I am working on a classification project with a large number (1000s) of short videos. These have a footprint of ~20 GB of data. I have been trying to find an efficient way of processing the videos to be used with Fast.AI’s DataSet loader. My basic idea:

  1. Load each video with OpenCV
  2. Grab a few frames per second
  3. Either save as JPEG (StackOverflow1 or convert directly to tensors (StackOverflow2) and save to disk
  4. Train classifier on these transformed images.

For an 11 MB video, I got roughly 2 GB when trying to save as a numpy tensor (‘uint8’) or as JPEGs.

This seems like a really inefficient process to me. Any guidance on how I might better approach this project? Thanks!


(Konwn Ad) #2

How much did you get when saving as JPEGs? It should be smaller than saving as numpy arrays.

My suggestion would be to actually find a way to keep them compressed as videos, since that’s the best compression you can get. Without it, you’d lose the temporal encoding/compression.

You could write a DataLoader that keeps somewhere the file path to each video and their amount of frames (you can get that using ffprobe or OpenCV. Now, sampling from them depends on your application. If you’re doing video classification, you will probably sample videos from the video list, and from each video you extract a snippet, say 25 frames, making a tensor of [N, 25, 255, 255, 3]. Another alternative would be to have the total amount of frames and sample an integer that gives you the video + frame_id. However, I think the first option is better because it helps to select more diverse videos in case some have more frames than the others.
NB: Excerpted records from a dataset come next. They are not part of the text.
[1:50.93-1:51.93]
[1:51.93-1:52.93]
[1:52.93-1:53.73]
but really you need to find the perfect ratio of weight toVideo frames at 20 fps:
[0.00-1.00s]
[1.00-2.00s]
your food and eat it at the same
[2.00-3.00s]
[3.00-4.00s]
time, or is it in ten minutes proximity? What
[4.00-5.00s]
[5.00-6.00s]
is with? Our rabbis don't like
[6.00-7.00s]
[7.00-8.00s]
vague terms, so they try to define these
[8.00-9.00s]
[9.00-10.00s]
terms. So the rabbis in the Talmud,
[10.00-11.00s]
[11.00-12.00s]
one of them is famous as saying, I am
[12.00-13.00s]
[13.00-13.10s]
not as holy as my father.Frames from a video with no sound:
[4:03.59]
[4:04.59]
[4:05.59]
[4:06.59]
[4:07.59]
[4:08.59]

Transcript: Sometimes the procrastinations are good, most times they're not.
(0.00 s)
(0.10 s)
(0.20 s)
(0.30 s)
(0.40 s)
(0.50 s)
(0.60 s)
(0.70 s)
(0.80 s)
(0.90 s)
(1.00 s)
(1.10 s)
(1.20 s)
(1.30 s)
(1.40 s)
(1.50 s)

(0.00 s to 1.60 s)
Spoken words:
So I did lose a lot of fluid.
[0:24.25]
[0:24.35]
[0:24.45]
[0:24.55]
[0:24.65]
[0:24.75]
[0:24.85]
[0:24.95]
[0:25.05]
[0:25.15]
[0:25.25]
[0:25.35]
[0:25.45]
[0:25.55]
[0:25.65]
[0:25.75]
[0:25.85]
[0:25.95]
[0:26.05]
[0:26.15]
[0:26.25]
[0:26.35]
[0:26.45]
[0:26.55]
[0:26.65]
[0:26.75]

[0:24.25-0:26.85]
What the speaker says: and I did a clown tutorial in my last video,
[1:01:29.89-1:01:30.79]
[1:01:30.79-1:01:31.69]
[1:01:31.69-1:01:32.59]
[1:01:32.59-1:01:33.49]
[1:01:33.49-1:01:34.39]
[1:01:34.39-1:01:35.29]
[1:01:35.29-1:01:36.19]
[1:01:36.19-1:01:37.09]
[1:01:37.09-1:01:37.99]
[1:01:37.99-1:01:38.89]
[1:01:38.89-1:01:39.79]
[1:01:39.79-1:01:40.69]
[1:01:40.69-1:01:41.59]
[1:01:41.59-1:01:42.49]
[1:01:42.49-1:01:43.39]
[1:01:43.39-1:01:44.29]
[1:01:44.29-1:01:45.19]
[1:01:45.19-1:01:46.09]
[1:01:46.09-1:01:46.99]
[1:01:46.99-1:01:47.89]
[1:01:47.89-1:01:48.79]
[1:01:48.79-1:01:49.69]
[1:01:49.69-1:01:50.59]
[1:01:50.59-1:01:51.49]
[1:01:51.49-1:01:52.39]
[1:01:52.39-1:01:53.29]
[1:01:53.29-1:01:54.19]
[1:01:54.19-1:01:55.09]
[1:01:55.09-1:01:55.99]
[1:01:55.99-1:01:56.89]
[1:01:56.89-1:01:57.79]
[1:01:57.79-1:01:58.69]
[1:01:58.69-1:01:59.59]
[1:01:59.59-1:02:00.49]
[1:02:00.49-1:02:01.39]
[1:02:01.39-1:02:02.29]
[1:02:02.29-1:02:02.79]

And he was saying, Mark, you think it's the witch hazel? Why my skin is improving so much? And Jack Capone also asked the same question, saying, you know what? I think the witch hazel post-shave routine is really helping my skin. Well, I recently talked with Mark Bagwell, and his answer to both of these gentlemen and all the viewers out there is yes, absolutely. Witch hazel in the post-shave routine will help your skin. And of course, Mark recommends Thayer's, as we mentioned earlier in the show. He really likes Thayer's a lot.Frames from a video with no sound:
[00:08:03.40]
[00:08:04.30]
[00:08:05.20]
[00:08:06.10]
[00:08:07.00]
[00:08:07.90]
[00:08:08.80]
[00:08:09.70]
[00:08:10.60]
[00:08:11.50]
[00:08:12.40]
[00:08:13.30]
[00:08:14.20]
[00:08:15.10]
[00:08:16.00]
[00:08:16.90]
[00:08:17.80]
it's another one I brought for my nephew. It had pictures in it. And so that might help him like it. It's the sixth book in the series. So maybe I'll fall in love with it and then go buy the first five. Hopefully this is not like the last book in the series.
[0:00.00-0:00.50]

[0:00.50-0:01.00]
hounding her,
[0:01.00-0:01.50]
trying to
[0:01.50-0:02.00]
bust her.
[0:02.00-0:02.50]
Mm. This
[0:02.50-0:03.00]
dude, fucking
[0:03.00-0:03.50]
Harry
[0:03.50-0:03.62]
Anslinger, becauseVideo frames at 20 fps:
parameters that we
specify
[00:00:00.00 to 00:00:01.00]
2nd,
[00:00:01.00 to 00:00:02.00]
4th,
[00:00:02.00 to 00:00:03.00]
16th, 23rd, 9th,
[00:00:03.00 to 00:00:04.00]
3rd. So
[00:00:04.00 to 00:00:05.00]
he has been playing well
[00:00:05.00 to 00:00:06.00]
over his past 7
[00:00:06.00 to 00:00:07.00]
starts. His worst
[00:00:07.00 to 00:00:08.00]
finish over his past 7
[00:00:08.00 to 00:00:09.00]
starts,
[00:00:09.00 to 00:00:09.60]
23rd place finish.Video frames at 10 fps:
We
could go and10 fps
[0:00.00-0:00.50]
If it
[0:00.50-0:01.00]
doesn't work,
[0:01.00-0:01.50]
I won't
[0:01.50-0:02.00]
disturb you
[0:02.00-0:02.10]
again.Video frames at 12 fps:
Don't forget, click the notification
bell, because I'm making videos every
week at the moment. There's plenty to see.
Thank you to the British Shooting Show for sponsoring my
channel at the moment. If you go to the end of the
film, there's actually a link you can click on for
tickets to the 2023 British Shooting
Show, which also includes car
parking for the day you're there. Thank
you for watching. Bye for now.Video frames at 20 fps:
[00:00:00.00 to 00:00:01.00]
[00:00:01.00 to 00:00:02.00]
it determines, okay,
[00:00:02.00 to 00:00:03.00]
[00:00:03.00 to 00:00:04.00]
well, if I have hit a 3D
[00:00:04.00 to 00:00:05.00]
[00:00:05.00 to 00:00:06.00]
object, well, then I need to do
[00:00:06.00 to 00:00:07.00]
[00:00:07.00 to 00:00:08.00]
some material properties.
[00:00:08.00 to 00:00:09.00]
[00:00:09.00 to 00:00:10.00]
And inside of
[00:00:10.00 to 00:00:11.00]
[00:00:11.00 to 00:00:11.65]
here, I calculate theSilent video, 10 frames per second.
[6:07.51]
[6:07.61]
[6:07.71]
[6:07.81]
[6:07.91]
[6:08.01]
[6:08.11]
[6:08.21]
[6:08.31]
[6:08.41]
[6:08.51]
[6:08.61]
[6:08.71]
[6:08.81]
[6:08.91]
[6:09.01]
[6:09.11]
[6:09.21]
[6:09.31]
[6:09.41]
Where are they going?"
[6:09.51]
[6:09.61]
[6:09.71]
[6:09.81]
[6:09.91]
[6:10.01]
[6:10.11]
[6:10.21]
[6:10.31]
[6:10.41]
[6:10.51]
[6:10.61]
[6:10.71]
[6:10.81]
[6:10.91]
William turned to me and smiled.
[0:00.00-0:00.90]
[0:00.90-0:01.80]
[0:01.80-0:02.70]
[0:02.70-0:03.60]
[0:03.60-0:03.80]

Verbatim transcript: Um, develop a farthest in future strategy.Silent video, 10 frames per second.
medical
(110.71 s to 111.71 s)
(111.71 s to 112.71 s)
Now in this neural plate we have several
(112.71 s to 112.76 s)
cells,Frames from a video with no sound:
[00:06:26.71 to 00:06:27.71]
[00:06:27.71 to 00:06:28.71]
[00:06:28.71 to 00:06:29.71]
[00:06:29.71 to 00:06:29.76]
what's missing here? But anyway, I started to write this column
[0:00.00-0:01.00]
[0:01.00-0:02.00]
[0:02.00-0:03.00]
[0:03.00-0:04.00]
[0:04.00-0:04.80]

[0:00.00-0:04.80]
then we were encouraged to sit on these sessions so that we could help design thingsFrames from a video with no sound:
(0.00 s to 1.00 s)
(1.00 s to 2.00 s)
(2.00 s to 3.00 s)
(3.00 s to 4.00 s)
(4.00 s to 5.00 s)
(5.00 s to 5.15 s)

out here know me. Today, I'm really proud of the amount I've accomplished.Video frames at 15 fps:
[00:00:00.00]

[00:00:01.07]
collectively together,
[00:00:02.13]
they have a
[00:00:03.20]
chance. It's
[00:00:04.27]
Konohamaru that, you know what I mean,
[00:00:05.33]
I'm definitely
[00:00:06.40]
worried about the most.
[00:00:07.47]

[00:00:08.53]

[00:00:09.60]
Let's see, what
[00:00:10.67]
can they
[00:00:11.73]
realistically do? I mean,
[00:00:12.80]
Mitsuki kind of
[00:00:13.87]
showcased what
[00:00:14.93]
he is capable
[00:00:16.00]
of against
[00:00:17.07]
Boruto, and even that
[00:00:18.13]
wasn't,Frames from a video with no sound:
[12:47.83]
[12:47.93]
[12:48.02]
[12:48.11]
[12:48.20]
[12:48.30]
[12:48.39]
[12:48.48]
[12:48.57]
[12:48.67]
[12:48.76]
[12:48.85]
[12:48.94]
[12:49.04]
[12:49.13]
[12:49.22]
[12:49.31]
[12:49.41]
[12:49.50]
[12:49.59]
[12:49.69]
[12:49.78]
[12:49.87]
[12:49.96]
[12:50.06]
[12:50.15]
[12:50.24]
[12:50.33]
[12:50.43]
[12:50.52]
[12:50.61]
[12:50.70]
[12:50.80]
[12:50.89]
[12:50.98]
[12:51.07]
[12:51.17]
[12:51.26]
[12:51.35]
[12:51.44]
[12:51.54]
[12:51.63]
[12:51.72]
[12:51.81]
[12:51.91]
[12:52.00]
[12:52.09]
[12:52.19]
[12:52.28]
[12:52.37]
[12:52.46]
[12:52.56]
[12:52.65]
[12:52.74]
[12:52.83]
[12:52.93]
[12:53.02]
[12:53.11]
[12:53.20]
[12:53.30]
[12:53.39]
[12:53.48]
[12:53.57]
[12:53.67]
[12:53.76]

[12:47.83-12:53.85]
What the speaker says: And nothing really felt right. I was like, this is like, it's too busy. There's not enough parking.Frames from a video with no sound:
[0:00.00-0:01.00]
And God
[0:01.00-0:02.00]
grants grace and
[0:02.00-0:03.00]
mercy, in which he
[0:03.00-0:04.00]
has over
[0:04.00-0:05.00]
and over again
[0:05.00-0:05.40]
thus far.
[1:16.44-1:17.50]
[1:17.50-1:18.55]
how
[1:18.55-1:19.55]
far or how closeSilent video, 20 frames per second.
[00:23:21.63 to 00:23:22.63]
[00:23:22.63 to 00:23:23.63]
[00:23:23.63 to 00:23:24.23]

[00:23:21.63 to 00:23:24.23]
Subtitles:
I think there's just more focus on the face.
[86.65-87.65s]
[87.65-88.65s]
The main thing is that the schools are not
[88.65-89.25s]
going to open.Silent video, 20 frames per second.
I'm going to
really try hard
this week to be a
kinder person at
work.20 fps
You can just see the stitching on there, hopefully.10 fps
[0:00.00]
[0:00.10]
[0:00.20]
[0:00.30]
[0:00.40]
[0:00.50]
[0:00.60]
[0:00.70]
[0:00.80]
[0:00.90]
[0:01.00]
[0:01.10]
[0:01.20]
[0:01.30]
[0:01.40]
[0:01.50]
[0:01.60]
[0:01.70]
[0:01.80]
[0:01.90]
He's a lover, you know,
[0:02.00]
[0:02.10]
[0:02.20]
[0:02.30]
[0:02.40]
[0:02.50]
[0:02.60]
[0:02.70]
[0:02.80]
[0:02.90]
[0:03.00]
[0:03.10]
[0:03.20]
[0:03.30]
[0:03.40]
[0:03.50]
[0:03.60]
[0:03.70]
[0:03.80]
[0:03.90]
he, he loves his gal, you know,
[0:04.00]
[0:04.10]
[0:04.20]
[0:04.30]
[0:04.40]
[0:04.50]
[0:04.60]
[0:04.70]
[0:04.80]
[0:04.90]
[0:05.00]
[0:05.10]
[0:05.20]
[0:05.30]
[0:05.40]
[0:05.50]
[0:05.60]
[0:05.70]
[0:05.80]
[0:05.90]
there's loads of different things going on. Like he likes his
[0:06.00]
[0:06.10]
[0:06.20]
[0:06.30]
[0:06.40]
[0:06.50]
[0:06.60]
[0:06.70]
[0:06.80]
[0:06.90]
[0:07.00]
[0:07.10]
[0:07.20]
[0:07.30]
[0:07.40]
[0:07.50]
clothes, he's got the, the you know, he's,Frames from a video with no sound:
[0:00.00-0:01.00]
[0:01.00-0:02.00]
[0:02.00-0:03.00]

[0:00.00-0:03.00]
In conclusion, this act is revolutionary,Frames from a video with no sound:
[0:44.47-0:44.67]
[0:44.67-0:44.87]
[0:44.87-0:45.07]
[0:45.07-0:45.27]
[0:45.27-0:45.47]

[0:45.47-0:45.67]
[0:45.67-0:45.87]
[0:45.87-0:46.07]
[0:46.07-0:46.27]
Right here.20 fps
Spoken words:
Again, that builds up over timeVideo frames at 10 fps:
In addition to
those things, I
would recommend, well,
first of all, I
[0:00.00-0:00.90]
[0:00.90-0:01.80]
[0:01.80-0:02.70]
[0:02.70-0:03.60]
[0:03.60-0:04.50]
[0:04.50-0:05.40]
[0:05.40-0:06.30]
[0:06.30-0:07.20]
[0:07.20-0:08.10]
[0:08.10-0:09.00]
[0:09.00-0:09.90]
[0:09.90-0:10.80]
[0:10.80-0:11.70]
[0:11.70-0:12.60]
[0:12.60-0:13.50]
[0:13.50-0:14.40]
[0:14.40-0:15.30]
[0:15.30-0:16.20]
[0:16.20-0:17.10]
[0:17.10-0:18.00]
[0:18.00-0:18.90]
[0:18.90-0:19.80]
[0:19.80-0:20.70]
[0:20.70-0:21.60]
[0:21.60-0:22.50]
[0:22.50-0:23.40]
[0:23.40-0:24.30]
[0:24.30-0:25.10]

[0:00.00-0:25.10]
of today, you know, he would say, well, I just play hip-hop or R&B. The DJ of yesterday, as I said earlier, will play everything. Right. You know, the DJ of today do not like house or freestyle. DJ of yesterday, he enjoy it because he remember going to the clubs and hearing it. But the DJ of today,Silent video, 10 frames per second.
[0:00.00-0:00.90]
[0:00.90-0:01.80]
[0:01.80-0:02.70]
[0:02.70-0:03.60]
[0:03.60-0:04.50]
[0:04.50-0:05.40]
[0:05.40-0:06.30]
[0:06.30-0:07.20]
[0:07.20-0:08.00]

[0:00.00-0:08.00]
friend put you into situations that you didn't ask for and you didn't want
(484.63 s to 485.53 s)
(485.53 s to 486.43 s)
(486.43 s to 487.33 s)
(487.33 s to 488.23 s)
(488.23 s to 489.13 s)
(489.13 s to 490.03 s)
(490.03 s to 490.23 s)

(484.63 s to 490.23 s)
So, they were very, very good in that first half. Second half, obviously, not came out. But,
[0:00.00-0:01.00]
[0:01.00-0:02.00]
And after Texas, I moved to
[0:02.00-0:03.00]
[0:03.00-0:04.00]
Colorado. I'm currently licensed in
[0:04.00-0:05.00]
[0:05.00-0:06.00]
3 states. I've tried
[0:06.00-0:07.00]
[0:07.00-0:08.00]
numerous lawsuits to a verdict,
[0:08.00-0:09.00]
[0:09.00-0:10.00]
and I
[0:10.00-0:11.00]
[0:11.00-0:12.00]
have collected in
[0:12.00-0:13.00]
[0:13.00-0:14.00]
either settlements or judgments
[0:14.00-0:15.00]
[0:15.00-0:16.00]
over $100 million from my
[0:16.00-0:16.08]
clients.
It’s a bit expensive to make random accesses in a video (they’re better sequential reads), but pre-fetching them with more workers will help with throughput.

1 Like

(Jay Franck) #3

Thank you for the great response @konwnad. Coding up my own dataloader sounds intimidating, but I will check out the source code to see if I can grok it.


(Matthijs) #4

I did some work with video recently and used ffmpeg to export the frames to JPEG. However, upon closer inspection, those images contained unwanted artifacts (even with minimal compression). Exporting as PNG solved this but it obviously also made the image files much larger.

So if you’re going the JPEG route, make sure the exported frames are good enough quality.

(Personally, I’d try writing a data loader that decompresses the movies on-the-fly, as suggested earlier.)

1 Like